這一代的青年中稍有知識的,批評上世紀九十年代的學運青年民主回歸主張。可惜的是,他們連民主也不清楚,用錯誤的民主概念來反對回歸。
民主回歸最基本的是「回歸」,是香港從英國殖民地回歸中國,扭轉百多年英國用武力侵略中國、侵佔中國土地的帝國主義行為。殖民地是絕對的不民主,帶着強烈的種族主義和社會的不公義。擁護殖民地的除了無知無腦的少年外,便只能是買辦、賣國賊和外國人的走狗,怎樣的辯解都脫不掉政治的罪行。

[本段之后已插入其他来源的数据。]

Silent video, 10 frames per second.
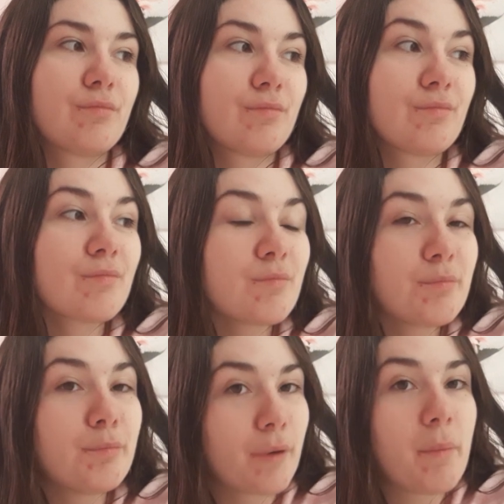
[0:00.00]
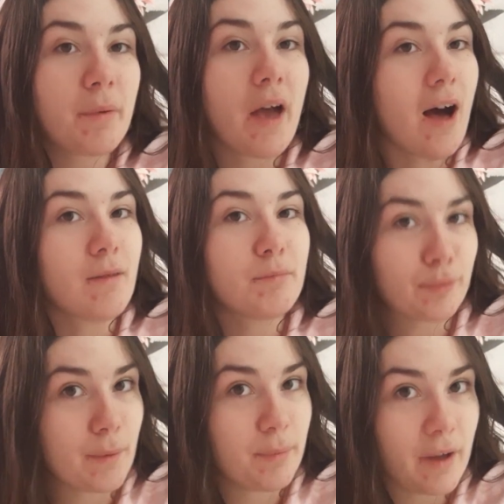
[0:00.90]
mm, prepare
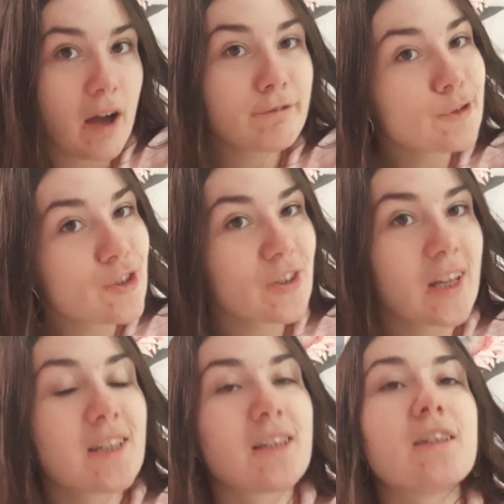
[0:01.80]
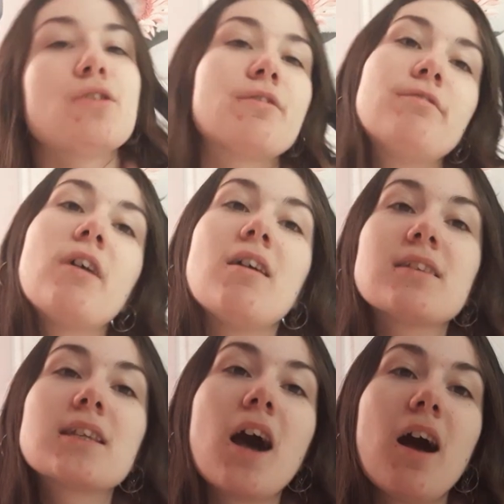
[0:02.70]
prepare for satan in your
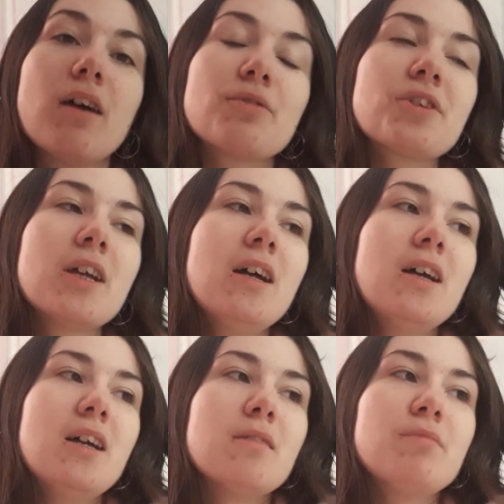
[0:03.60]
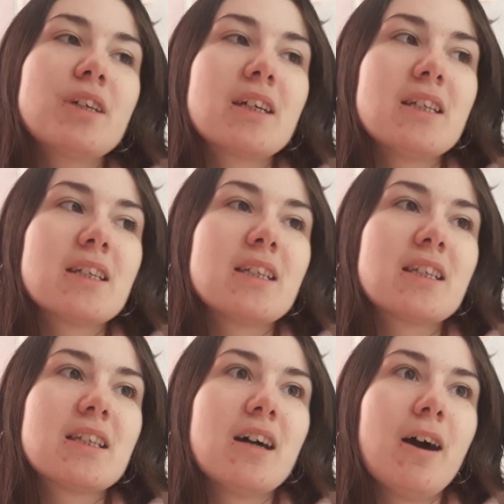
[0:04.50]
first house because
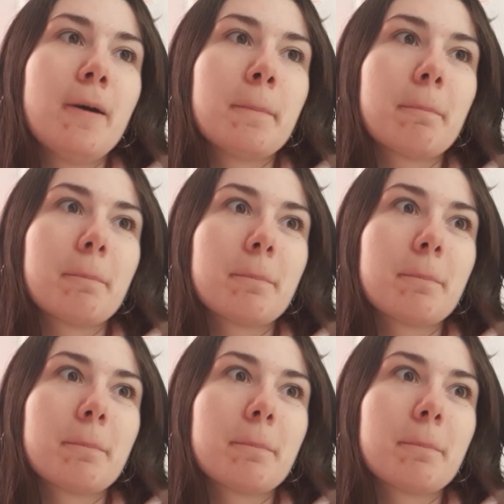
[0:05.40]
it's um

對中國自清朝以來的人民來說,香港回歸是打破帝國主義的枷鎖,是推翻殖民者的政治統治,因此是最大的民主。
回歸要強調民主,指回歸後的體制要以民為主。以民為主是目標,民主制度的手段。歷史上沒有一個絕對的民主制度,即使西方各國制度也大不相同,而歷史發展中制度也幾經演化,沒有甚麼祖宗之法不可改。
民主的一個原則是民眾參與,不是由智者(philosopher king)來制訂、決定。民眾的利益不盡相同,認識也會不同,故此只能求同存異,少數服從多數,也採取妥協的方法來進行合作。取向是使回歸後的制度民主和可行。這中間還有一個重要因素,香港是中國的土地,不是某些香港人(包括新移民)的產權。故此,香港的本土民主不能否定中國對香港的主權,只能在主權底下來決定治權的內容,這便是《基本法》一國兩制的框架。
九十年代開始的民主回歸,一是堅決要求回歸,要摧毀香港的英國殖民主義。二是回歸後,與中央政府磋商,在香港的治權進行改革,革除英國設下不公平、不公義的殖民地制度,使香港在中國主權下把民主與民生結合。而磋商一是承認中央政府代表國家行使主權; 二是游說、爭議,提出建議與理由爭取制度的革新、創新。但磋商本身便包含了妥協,追求的是改革,不是革命。此所以當時民主回歸的團體在北京與香港、中央政府的代表磋商,「匯點」更組團上北京,提出當時第一份香港民間草擬的《基本法》建議,並積極參與《基本法》的諮詢工作。
當時在北京與港澳辦官員就我們提的《基本法》建議有着激烈的爭論,港澳辦官員不贊同,我們力爭卻同時妥協接受他們的不贊同。戴耀廷也是以「匯點」學生組員身份參選並當選基本法諮詢委員。故友曾澍基和我也是因「匯點」和我們的研究被委任為國家的港事顧問。民主回歸是把民主看作一個過程,努力反覆推動,這與反共反中革命恰好相反。